##### Dataset extract #####

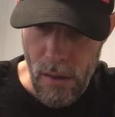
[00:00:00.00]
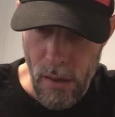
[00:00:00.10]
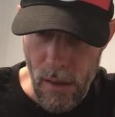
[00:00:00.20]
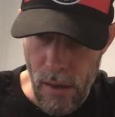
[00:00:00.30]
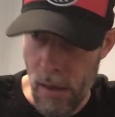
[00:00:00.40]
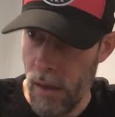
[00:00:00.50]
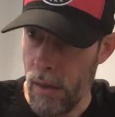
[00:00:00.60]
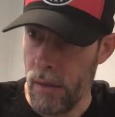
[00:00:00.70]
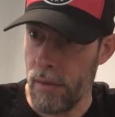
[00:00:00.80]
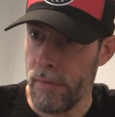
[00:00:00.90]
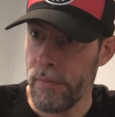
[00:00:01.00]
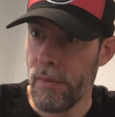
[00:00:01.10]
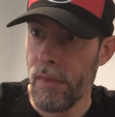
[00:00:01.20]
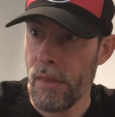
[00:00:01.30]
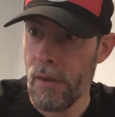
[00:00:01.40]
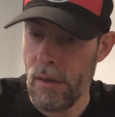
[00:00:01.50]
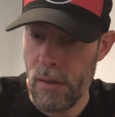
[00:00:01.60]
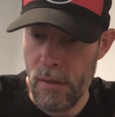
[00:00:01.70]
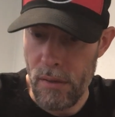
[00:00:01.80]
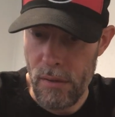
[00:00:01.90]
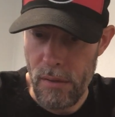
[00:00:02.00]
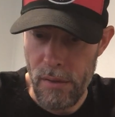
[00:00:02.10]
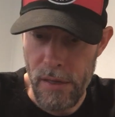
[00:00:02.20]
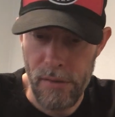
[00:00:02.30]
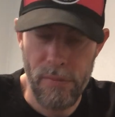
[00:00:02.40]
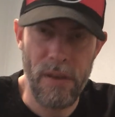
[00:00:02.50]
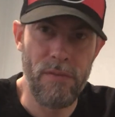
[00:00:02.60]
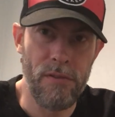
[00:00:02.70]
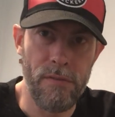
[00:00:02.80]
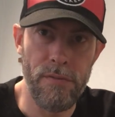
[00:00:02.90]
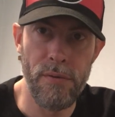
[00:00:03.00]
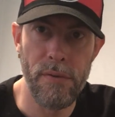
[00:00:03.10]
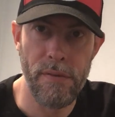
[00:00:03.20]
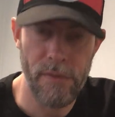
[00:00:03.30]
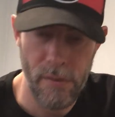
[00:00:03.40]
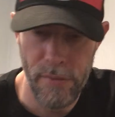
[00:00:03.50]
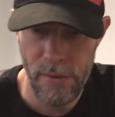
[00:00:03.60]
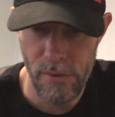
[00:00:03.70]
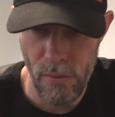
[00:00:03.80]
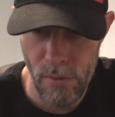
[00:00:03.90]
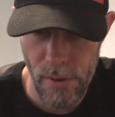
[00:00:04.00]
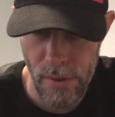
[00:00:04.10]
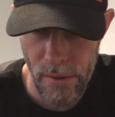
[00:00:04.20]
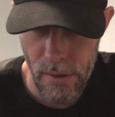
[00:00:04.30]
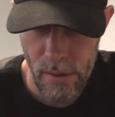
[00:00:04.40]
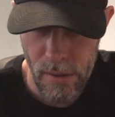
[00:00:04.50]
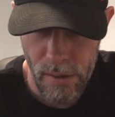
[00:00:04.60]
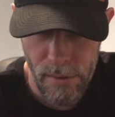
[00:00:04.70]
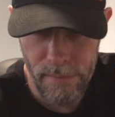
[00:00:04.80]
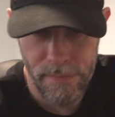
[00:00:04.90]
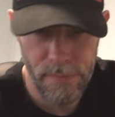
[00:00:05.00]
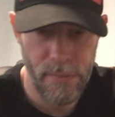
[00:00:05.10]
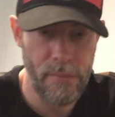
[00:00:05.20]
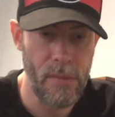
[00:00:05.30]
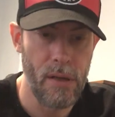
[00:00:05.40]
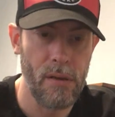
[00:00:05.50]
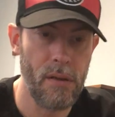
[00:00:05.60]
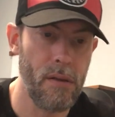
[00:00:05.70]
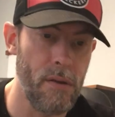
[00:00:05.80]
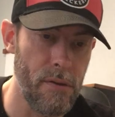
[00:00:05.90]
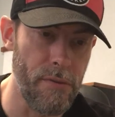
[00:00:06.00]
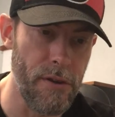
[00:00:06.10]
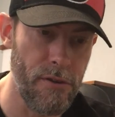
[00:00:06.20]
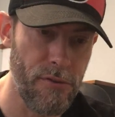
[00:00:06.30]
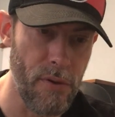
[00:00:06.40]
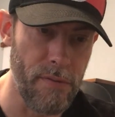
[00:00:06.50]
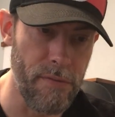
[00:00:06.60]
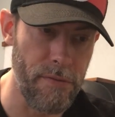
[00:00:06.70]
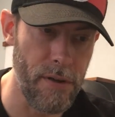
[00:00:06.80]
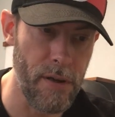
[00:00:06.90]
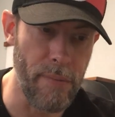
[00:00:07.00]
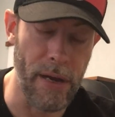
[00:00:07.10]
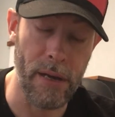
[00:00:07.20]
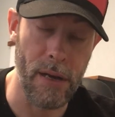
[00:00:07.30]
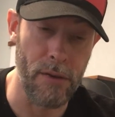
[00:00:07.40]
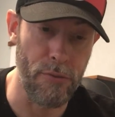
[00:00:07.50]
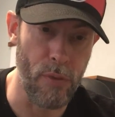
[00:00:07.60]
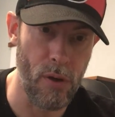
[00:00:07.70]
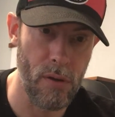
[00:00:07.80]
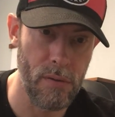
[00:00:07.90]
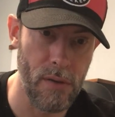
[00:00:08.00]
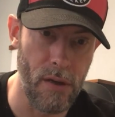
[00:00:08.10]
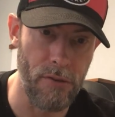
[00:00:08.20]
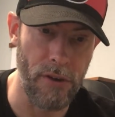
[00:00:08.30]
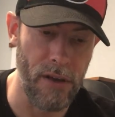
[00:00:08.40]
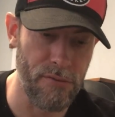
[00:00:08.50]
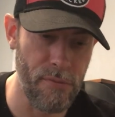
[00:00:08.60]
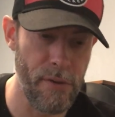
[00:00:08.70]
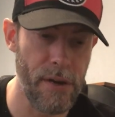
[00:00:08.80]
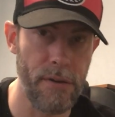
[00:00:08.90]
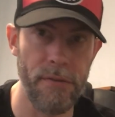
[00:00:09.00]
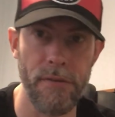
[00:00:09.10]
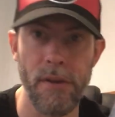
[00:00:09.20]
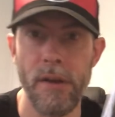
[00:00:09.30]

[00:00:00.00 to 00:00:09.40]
Uh, next, we have just a few that have come in the door. Um, issue of Infinity by Khan Jamal on Jazz Room Records.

#####

> _What to produce_
From the first line above to the last, reproduce the records exactly but without the pictures.

> _Result of the exercise_
[00:00:00.00]
[00:00:00.10]
[00:00:00.20]
[00:00:00.30]
[00:00:00.40]
[00:00:00.50]
[00:00:00.60]
[00:00:00.70]
[00:00:00.80]
[00:00:00.90]
[00:00:01.00]
[00:00:01.10]
[00:00:01.20]
[00:00:01.30]
[00:00:01.40]
[00:00:01.50]
[00:00:01.60]
[00:00:01.70]
[00:00:01.80]
[00:00:01.90]
[00:00:02.00]
[00:00:02.10]
[00:00:02.20]
[00:00:02.30]
[00:00:02.40]
[00:00:02.50]
[00:00:02.60]
[00:00:02.70]
[00:00:02.80]
[00:00:02.90]
[00:00:03.00]
[00:00:03.10]
[00:00:03.20]
[00:00:03.30]
[00:00:03.40]
[00:00:03.50]
[00:00:03.60]
[00:00:03.70]
[00:00:03.80]
[00:00:03.90]
[00:00:04.00]
[00:00:04.10]
[00:00:04.20]
[00:00:04.30]
[00:00:04.40]
[00:00:04.50]
[00:00:04.60]
[00:00:04.70]
[00:00:04.80]
[00:00:04.90]
[00:00:05.00]
[00:00:05.10]
[00:00:05.20]
[00:00:05.30]
[00:00:05.40]
[00:00:05.50]
[00:00:05.60]
[00:00:05.70]
[00:00:05.80]
[00:00:05.90]
[00:00:06.00]
[00:00:06.10]
[00:00:06.20]
[00:00:06.30]
[00:00:06.40]
[00:00:06.50]
[00:00:06.60]
[00:00:06.70]
[00:00:06.80]
[00:00:06.90]
[00:00:07.00]
[00:00:07.10]
[00:00:07.20]
[00:00:07.30]
[00:00:07.40]
[00:00:07.50]
[00:00:07.60]
[00:00:07.70]
[00:00:07.80]
[00:00:07.90]
[00:00:08.00]
[00:00:08.10]
[00:00:08.20]
[00:00:08.30]
[00:00:08.40]
[00:00:08.50]
[00:00:08.60]
[00:00:08.70]
[00:00:08.80]
[00:00:08.90]
[00:00:09.00]
[00:00:09.10]
[00:00:09.20]
[00:00:09.30]

[00:00:00.00 to 00:00:09.40]
Uh, next, we have just a few that have come in the door. Um, issue of Infinity by Khan Jamal on Jazz Room Records.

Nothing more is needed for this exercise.